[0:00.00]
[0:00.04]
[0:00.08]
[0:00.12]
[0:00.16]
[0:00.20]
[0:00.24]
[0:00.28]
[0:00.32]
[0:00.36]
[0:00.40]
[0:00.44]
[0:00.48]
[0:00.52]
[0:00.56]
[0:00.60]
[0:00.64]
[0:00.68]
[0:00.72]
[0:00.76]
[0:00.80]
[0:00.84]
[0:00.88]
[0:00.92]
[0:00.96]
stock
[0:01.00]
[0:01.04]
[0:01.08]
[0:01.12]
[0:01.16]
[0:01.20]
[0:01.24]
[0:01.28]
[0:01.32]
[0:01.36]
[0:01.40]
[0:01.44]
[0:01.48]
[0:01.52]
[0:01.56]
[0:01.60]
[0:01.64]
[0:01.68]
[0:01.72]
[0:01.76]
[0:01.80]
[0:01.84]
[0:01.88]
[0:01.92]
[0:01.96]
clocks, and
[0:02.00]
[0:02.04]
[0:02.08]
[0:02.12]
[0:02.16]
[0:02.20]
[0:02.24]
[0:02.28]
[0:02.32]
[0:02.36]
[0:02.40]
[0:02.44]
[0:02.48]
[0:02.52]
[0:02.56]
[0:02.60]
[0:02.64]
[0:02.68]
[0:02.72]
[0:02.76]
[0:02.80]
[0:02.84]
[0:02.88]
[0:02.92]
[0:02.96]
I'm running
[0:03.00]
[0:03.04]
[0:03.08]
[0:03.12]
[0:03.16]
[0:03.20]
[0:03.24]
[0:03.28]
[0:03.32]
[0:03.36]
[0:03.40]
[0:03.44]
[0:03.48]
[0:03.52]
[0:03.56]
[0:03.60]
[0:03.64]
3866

========================

**Problem details**
Retype the records above in full, matching each line exactly.

**Response for this exercise**
[0:00.00]
[0:00.04]
[0:00.08]
[0:00.12]
[0:00.16]
[0:00.20]
[0:00.24]
[0:00.28]
[0:00.32]
[0:00.36]
[0:00.40]
[0:00.44]
[0:00.48]
[0:00.52]
[0:00.56]
[0:00.60]
[0:00.64]
[0:00.68]
[0:00.72]
[0:00.76]
[0:00.80]
[0:00.84]
[0:00.88]
[0:00.92]
[0:00.96]
stock
[0:01.00]
[0:01.04]
[0:01.08]
[0:01.12]
[0:01.16]
[0:01.20]
[0:01.24]
[0:01.28]
[0:01.32]
[0:01.36]
[0:01.40]
[0:01.44]
[0:01.48]
[0:01.52]
[0:01.56]
[0:01.60]
[0:01.64]
[0:01.68]
[0:01.72]
[0:01.76]
[0:01.80]
[0:01.84]
[0:01.88]
[0:01.92]
[0:01.96]
clocks, and
[0:02.00]
[0:02.04]
[0:02.08]
[0:02.12]
[0:02.16]
[0:02.20]
[0:02.24]
[0:02.28]
[0:02.32]
[0:02.36]
[0:02.40]
[0:02.44]
[0:02.48]
[0:02.52]
[0:02.56]
[0:02.60]
[0:02.64]
[0:02.68]
[0:02.72]
[0:02.76]
[0:02.80]
[0:02.84]
[0:02.88]
[0:02.92]
[0:02.96]
I'm running
[0:03.00]
[0:03.04]
[0:03.08]
[0:03.12]
[0:03.16]
[0:03.20]
[0:03.24]
[0:03.28]
[0:03.32]
[0:03.36]
[0:03.40]
[0:03.44]
[0:03.48]
[0:03.52]
[0:03.56]
[0:03.60]
[0:03.64]
3866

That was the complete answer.